We here show that FMN-coated fluorescent USPIO (FLUSPIO) nanoparticles are useful for labeling and monitoring cells incorporated into tissue-engineered implants. Labeling cells with iron oxide-based MR contrast agents for tissue engineering purposes has been performed on several occasions before. One of the earliest attempts describing USPIO cell labeling in tissue-engineered vascular grafts has demonstrated the possibility of monitoring these materials in vivo using labeled aortic smooth muscle cells (18). In a later study, also the use of USPIO-labeled macrophages to determine the fate of cells in a venous tissue-engineered vascular graft was evaluated (17). Most of the studies published to date, however, used dextran- or poly-L-lysine-coated USPIO for cell labeling, which are passively internalized via endocytosis. The drawback of using dextran-coated particles is that they are not effectively internalized by cells, and thus require relatively high concentrations, long incubation times and relatively toxic cationic transfection agents to achieve efficient labeling.
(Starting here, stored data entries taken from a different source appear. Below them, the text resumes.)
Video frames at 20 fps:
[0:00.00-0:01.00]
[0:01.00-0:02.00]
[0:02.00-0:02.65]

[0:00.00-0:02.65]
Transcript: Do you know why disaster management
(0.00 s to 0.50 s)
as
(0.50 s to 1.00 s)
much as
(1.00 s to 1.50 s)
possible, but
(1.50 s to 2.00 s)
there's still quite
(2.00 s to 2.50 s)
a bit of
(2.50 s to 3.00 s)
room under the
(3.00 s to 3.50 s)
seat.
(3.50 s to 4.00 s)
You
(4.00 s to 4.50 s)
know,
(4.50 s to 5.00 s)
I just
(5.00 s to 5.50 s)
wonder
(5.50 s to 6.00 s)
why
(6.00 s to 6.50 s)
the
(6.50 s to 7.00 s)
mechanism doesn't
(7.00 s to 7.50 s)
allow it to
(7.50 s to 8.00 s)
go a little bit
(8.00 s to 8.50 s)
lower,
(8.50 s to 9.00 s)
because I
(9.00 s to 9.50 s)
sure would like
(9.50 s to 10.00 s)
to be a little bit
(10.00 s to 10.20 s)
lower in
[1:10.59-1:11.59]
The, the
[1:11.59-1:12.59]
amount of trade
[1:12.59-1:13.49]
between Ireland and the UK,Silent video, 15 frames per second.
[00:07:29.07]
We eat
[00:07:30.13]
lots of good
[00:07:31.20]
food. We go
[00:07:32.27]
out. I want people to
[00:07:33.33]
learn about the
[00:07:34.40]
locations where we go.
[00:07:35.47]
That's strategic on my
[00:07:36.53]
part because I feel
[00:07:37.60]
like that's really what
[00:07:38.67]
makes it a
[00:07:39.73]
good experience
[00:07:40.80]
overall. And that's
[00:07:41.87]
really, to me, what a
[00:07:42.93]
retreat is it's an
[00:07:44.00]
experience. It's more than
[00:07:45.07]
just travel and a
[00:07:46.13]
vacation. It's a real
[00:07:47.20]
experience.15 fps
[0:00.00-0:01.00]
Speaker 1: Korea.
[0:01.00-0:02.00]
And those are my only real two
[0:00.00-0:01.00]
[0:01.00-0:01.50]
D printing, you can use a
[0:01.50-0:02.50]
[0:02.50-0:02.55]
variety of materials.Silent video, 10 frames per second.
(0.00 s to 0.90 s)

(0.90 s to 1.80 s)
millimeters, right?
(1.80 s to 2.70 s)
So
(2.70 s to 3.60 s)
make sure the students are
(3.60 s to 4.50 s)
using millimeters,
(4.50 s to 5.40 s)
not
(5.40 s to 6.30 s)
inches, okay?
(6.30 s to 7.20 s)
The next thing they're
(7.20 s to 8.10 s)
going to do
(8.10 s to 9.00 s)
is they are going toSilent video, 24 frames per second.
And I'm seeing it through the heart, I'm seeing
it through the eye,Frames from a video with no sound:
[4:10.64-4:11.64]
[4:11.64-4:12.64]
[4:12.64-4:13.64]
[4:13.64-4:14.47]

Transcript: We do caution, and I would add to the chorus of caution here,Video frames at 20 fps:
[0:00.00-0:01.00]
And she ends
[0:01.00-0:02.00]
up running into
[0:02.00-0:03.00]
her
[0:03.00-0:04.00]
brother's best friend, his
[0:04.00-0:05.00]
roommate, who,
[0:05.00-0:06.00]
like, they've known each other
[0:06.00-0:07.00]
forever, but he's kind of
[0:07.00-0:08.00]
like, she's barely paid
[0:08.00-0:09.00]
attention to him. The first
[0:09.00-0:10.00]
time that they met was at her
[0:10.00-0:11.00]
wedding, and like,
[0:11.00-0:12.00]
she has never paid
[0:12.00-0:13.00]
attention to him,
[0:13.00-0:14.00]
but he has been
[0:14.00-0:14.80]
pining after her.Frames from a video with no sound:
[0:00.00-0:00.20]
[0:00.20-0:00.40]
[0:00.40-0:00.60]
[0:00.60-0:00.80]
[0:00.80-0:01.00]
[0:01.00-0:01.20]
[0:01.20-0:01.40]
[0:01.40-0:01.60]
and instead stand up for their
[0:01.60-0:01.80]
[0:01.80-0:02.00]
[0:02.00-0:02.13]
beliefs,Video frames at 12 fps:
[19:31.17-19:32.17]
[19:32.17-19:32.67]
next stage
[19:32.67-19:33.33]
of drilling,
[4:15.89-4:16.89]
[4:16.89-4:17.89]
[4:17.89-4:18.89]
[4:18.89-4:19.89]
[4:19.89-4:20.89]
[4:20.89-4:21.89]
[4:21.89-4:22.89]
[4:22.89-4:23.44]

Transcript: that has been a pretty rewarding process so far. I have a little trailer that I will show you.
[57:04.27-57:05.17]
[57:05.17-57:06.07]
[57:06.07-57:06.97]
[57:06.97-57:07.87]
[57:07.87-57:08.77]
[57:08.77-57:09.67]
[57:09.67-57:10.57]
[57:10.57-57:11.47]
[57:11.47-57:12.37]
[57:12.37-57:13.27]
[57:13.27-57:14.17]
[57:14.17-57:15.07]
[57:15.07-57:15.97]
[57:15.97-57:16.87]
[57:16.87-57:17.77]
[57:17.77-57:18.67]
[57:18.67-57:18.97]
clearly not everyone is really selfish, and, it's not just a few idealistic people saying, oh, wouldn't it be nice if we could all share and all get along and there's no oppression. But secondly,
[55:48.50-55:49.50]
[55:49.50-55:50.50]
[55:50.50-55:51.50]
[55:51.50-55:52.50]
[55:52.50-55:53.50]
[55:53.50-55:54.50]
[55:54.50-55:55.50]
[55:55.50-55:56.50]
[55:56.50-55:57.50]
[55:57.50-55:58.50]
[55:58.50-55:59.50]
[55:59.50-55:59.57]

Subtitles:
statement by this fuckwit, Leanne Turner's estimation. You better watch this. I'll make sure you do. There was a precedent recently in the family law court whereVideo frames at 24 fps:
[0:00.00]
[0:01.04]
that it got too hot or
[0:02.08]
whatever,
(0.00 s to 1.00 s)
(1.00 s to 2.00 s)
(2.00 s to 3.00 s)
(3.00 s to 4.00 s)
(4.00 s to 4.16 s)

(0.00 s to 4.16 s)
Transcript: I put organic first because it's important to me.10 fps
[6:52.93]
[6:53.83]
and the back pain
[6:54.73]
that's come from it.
Poly-L-lysine coatings directly render the particles cationic, which promotes cell uptake, but at the expense of increased cytotoxicity and reduced long-term viability. We here show that FLUSPIO nanoparticles are efficiently taken up by several different cell types, and enable efficient labeling at low concentrations and short incubation times. Furthermore, FLUSPIO-labeled cells could be sensitively detected using MRI, making the identification of individual cell layers in tissue-engineered implants possible. The fluorescence of FMN furthermore enables optical imaging, using both fluorescence reflectance imaging and fluorescence microscopy. This can be used to validate nanoparticle uptake in histology and also to track the labeled materials during the first few days post implantation.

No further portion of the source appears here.